J’ai effacé avec rage les premières phrases de cet article. Elles étaient pessimistes, sauf qu’elles ne l’étaient pas assez à mon goût. Je voulais, en quelques mots, dire tout mon dégoût, toute ma peine, toutes les raisons qui me faisaient croire que rien n’irait jamais pour le mieux. Nous nous sommes réveillés un jour et nous étions là, sur cette terre. Et depuis, nous avons vu chaque jour pourquoi nous aurions voulu naitre ailleurs.

Je vous interpelle. Oui, je vous pose la question : avez-vous foi dans l’avenir de ce pays ? Ne l’esquivez pas. Ne faites pas l’Haïtien en me disant ce que vous croyez que je voudrais entendre. En fait ne me répondez pas, répondez à vous-même. Y croyez-vous ? Prenez un instant et ne vous mentez pas pour une fois.

Je me suis réveillé ce matin et j’étais calme. C’est le sentiment qu’on a quand on éteint la radio, et qu’on se met en mode anti-mauvaises-nouvelles. Du calme. Aucune caravane budgétivore et inutile. Aucun élu analphabète ou en tout cas très proche de l’être. Aucune réclamation de salaire minimum si minimal qu’on ne voit pas à quoi il va servir. Du calme. Vivre sous une cloche de verre.

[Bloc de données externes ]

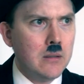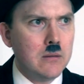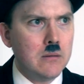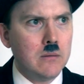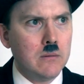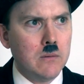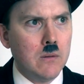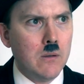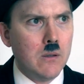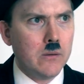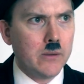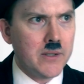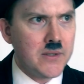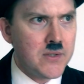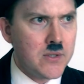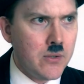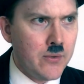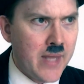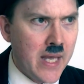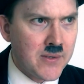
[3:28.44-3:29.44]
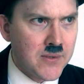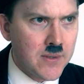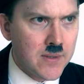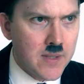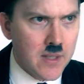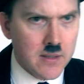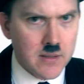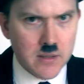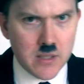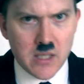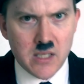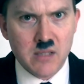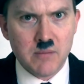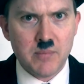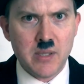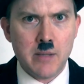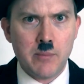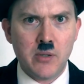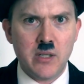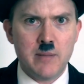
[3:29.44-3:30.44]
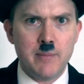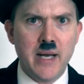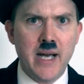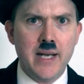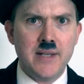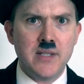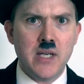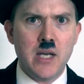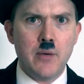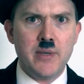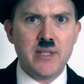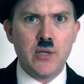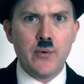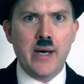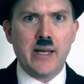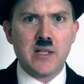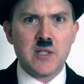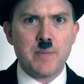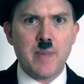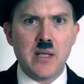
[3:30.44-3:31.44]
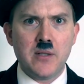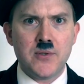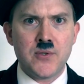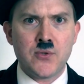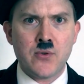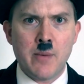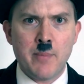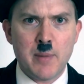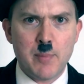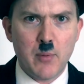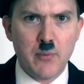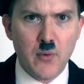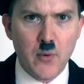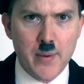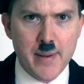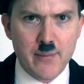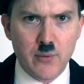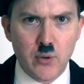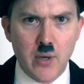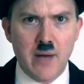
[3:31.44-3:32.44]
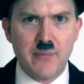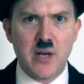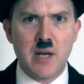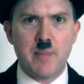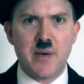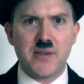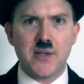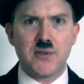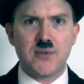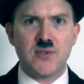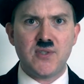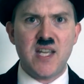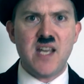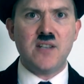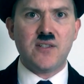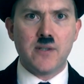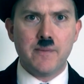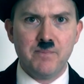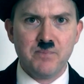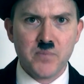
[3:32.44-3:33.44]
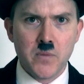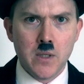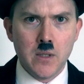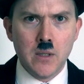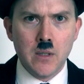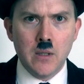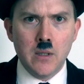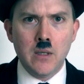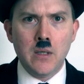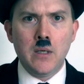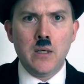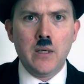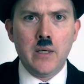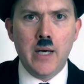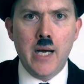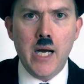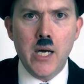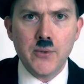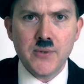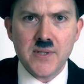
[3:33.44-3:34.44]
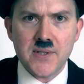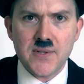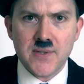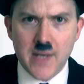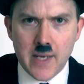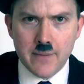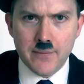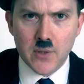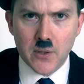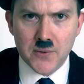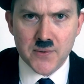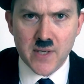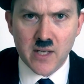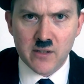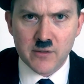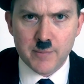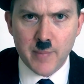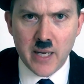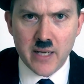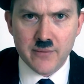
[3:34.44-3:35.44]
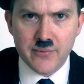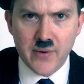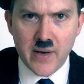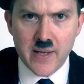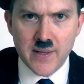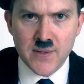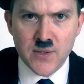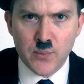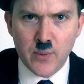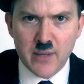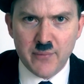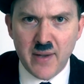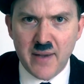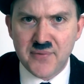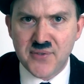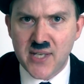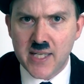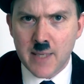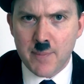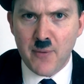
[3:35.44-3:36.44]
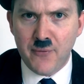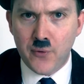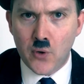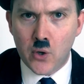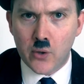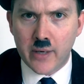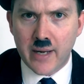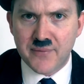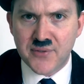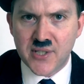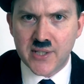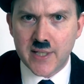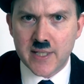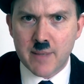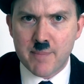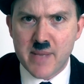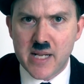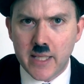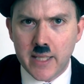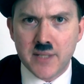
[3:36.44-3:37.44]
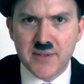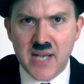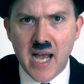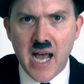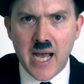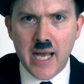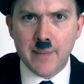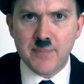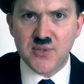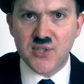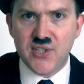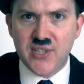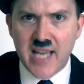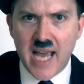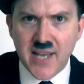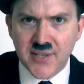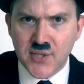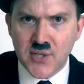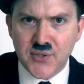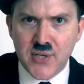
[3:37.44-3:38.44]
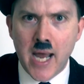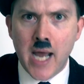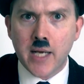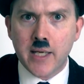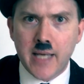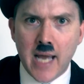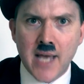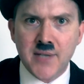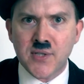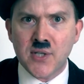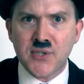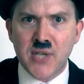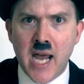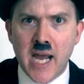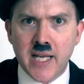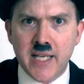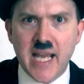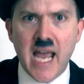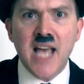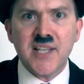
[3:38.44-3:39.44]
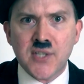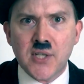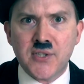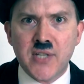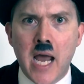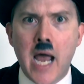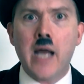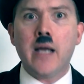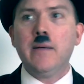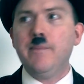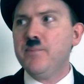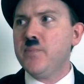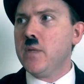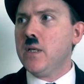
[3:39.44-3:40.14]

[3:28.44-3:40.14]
Good lord, it's 2016, people. In my day, we knew how to spell strumpet before we were off our mother's teat. How to save yourself, my friends? Well, if I've said it before, I've said it a million times. Gas attack, gas attack, gas attack.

Et puis comme c’était à prévoir j’ai quand même reçu ces mauvaises nouvelles que je fuyais. A croire qu’elles me surveillent, prêtes à m’assaillir à la moindre inattention. J’ai entendu dire que nous étions le nouveau peuple d’Israël, et que désormais après la pluie venait le riz. Et comme des chiens affamés squattant les poubelles, nous nous sommes précipités sans un et si. Sans un pourquoi. Sans un peut-être. Manger. Manger. Qu’importe la provenance si notre ventre déborde ? Ça me rappelle le fou rire que j’ai eu un jour en voyant qu’il existait en Haïti un conseil national de la sécurité alimentaire.

Le danger pourtant n’est pas là. Il est dans le fait que désormais, assurément, dans les sermons du dimanche, ces mêmes palabres qui nous zombifient, tout le monde dira que les cieux se sont ouverts et qu’ils nous ont couverts de riz. Nous sommes le peuple choisi. Absurde. Je souhaite vivement que soit retrouvé le rigolo à l’origine de tout ça.

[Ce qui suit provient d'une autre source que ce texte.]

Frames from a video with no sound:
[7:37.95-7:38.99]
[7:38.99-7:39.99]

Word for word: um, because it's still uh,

Ah et il paraît aussi que l’Enarts a pris feu ? Et qu’en plus les sapeurs-pompiers, (bien grand mots pour des colporteurs d’eau), ont essuyé des jets de pierre à leur arrivée ? Accident ? Incendie criminelle ? Revendications suicidaires ? Nous ne le saurons probablement jamais, comme nous n’avons jamais su si ces comptes en dollars et en gourdes étaient en gourdes ou en dollars. Je sais que mon regard se pose au même endroit que vous et je ne détournerai pas le mien.

J’ai perdu espoir dans nos chances de survie le jour où nous sommes retournés à notre vomi. Et depuis nous ne cessons pas. La mémoire de ce peuple est donc si courte ? Ou bien tout simplement nous nous foutons royalement de tout le mal qu’on nous fait ? Je l’ignore. Je sais seulement que si Alice était venue ici, son histoire n’aurait pas été si belle.